Boissy d'Anglas, au reste, se trompe, quand il prétend que les nobles protecteurs du Musée avaient cherché dans cette institution un moyen de consolider le pouvoir absolu: ce sont au contraire les novateurs qui, bien plus inventifs alors que leurs adversaires, cherchèrent à employer l'enseignement à répandre leurs doctrines. Brissot, en 1784 et 1785, voulait fonder à Londres, sous le nom de Lycée, un salon de correspondance qu'il rattachait à un plan de propagande en faveur de la Révolution prochaine[85].

Ce que Brissot eût voulu tenter par la conversation et la presse, Garat et La Harpe le firent un peu après par leurs cours.

Pendant ce temps on ne corrigeait pas le défaut à la fois séduisant et radical du plan de Pilâtre. Pour s'en convaincre, il suffît de lire les discours que Condorcet prononça au Lycée.

Les vues ingénieuses et philanthropiques qui abondent dans le premier n'en voilent pas la chimère.
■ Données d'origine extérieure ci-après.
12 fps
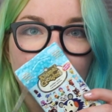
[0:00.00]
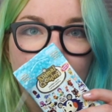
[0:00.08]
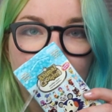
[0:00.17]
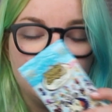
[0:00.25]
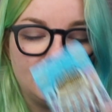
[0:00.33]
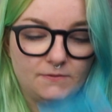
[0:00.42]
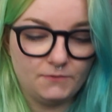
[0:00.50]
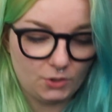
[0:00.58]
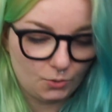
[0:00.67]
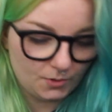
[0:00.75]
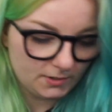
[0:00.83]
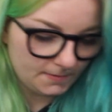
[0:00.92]
season 3
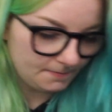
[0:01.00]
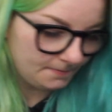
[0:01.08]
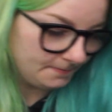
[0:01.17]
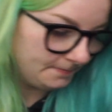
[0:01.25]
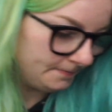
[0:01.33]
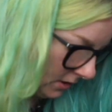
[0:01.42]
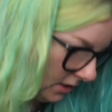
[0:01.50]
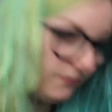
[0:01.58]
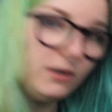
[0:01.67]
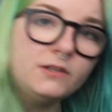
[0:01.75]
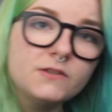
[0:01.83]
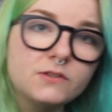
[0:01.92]
opened. I
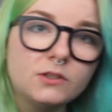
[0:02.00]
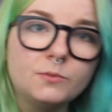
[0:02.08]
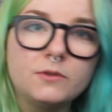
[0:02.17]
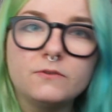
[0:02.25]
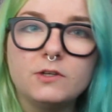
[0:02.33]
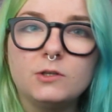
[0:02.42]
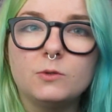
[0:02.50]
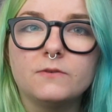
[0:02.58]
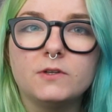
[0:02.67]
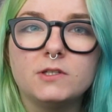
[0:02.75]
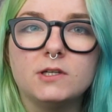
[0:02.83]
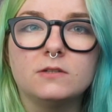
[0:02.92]
feel like this is gonna be a really quick
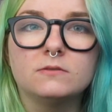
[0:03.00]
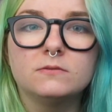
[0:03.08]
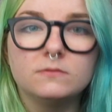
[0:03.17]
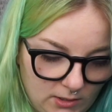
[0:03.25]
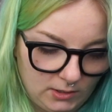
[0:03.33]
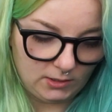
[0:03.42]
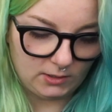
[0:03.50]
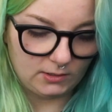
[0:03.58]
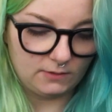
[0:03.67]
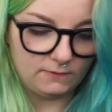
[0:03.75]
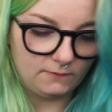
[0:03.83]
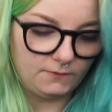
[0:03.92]
video.
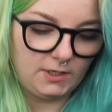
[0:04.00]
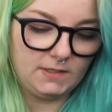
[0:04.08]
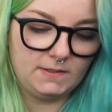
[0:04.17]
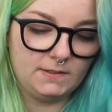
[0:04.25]
Right,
Lui-même, par la promesse de prémunir les gens du monde contre le charlatanisme des faux savants et les mères contre le dédain de leurs fils, il avoue que c'est à un auditoire incapable de profiter des leçons, que le Lycée enseignera les sciences qu'il énumère: calcul par les logarithmes, théorie des machines simples et application de cette théorie; problèmes sur la construction des vaisseaux, méthode pour calculer les différentes forces motrices employées dans la construction des machines, etc. Il confesse qu'on ne donnera que des connaissances superficielles et que les développements philosophiques remplaceront les preuves; mais, dit-il, des connaissances superficielles très répandues diminuent le prestige des imposteurs qui spéculent sur l'ignorance. Il se trompe: ce n'est pas la demi-science qui nous met à l'abri des impostures, c'est la modestie ou dans certains cas la résignation au sort commun de l'humanité; Condorcet les faisait peut-être prêcher par son suppléant après la démonstration des théorèmes; mais que devait comprendre le public aux préliminaires du sermon? Peu de chose. C'est Condorcet lui-même qui le donne à entendre dans le second discours, car il y déclare qu'on va désormais insister davantage sur les conséquences des principes, expliquer la folie des joueurs qui poursuivent une martingale, combattre l'abus des rentes viagères, préconiser les placements en vue de la vieillesse ou de la famille du déposant.—Excellents conseils, mais qui ne fournissent pas la matière d'un cours, et qui cessent d'être intelligibles pour les gens du monde quand on les explique par les mathématiques.